Return the records below in full. Keep every word exact and skip the images.

[Exercise inputs — start]

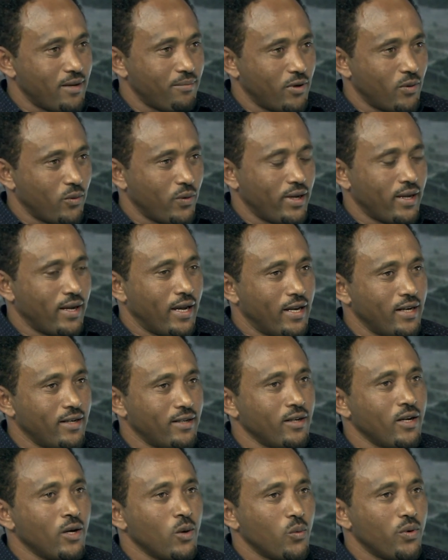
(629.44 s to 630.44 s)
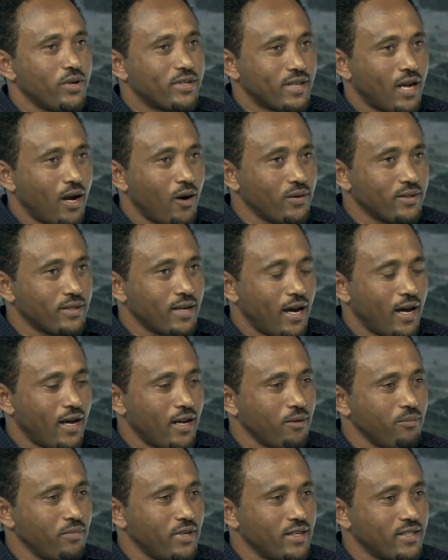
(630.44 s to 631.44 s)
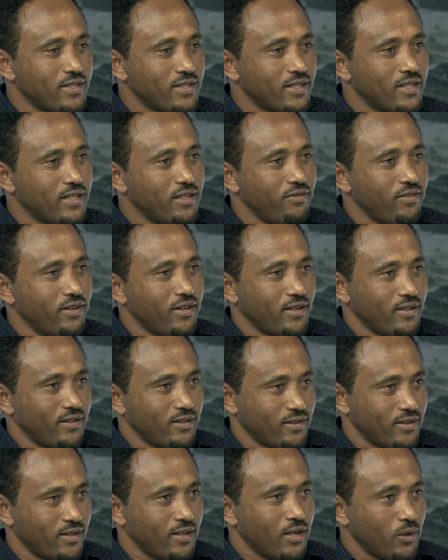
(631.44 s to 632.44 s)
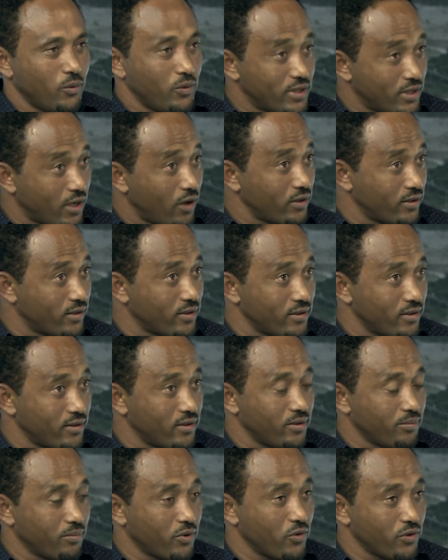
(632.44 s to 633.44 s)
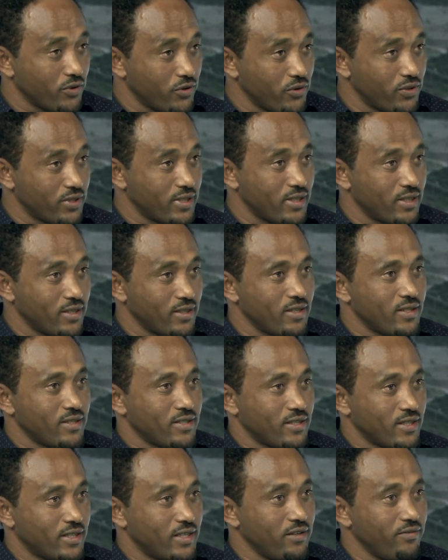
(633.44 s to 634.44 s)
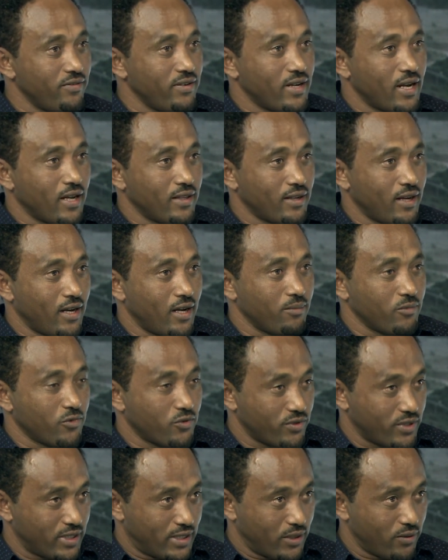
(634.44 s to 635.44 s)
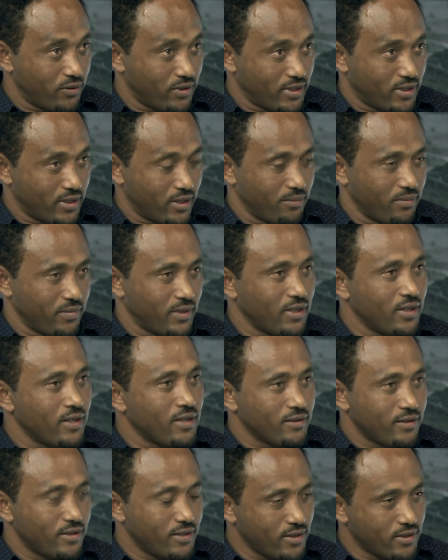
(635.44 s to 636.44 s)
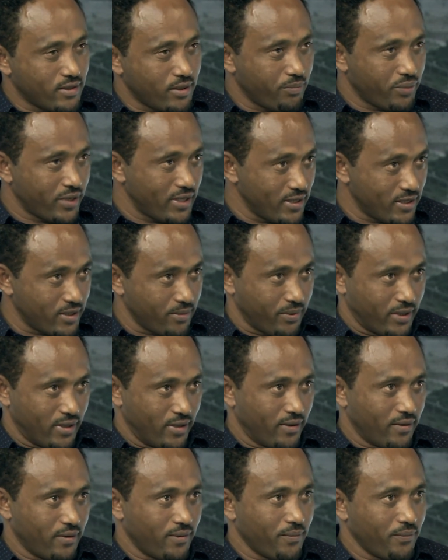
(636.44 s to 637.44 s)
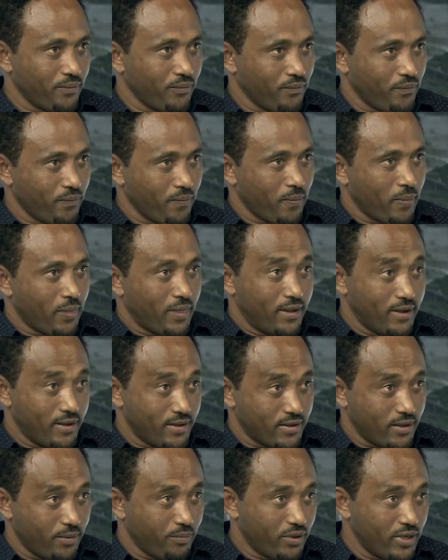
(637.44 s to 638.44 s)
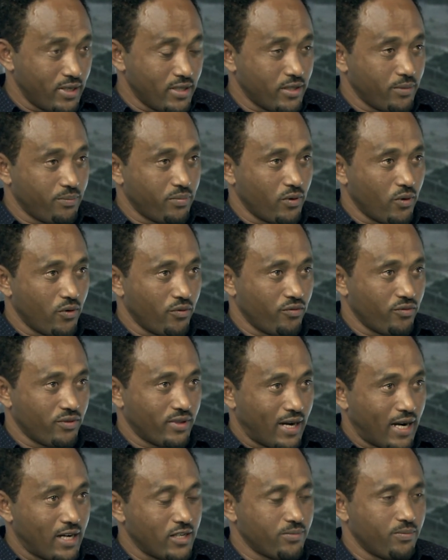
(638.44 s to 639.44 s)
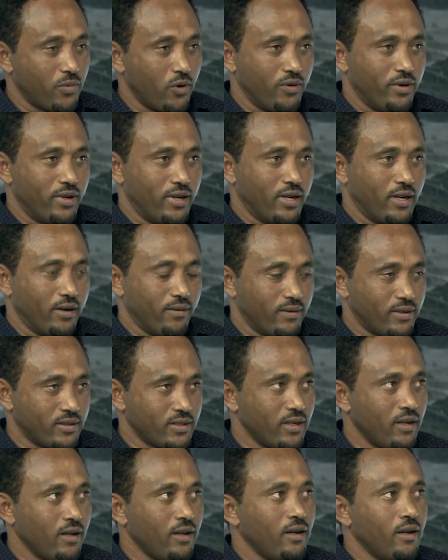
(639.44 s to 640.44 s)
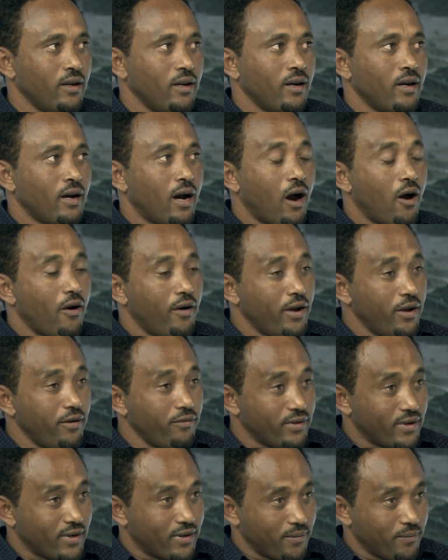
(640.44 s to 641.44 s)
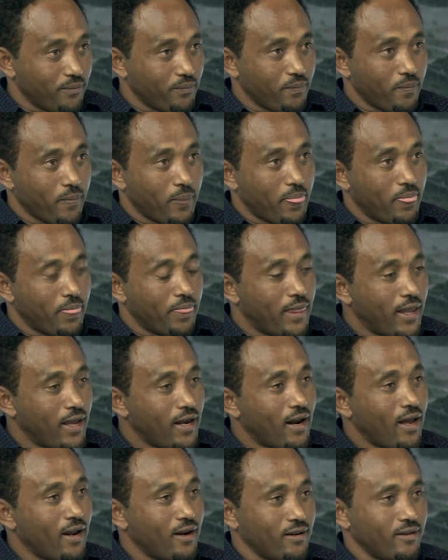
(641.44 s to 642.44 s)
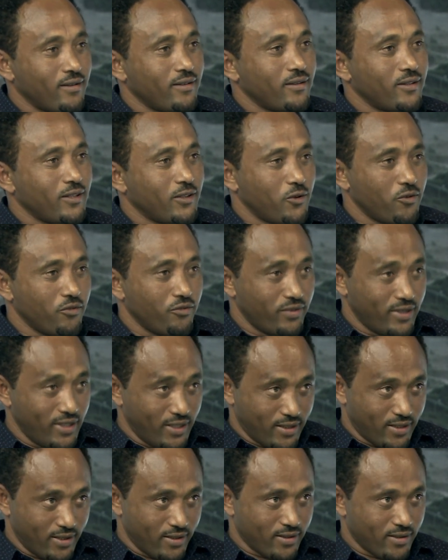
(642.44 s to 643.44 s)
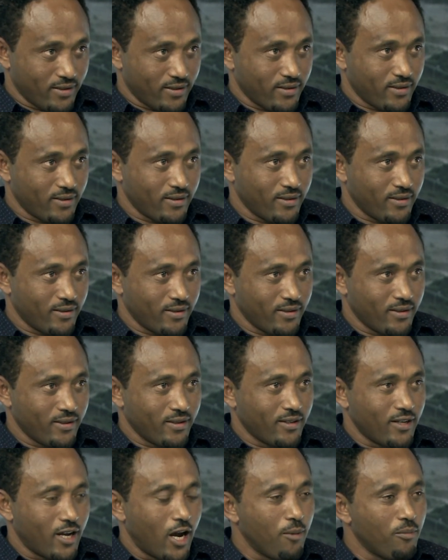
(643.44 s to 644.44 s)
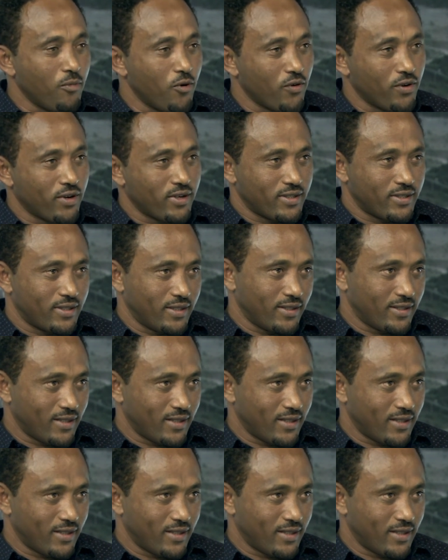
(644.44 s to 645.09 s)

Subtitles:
way, and without harming without producing significant harm to the downstream. This is a principle. This is a principle of transboundary rivers. However, there are conflicts among the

[Exercise inputs — finish]

◆ **Response to the exercise**:
(629.44 s to 630.44 s)
(630.44 s to 631.44 s)
(631.44 s to 632.44 s)
(632.44 s to 633.44 s)
(633.44 s to 634.44 s)
(634.44 s to 635.44 s)
(635.44 s to 636.44 s)
(636.44 s to 637.44 s)
(637.44 s to 638.44 s)
(638.44 s to 639.44 s)
(639.44 s to 640.44 s)
(640.44 s to 641.44 s)
(641.44 s to 642.44 s)
(642.44 s to 643.44 s)
(643.44 s to 644.44 s)
(644.44 s to 645.09 s)

Subtitles:
way, and without harming without producing significant harm to the downstream. This is a principle. This is a principle of transboundary rivers. However, there are conflicts among the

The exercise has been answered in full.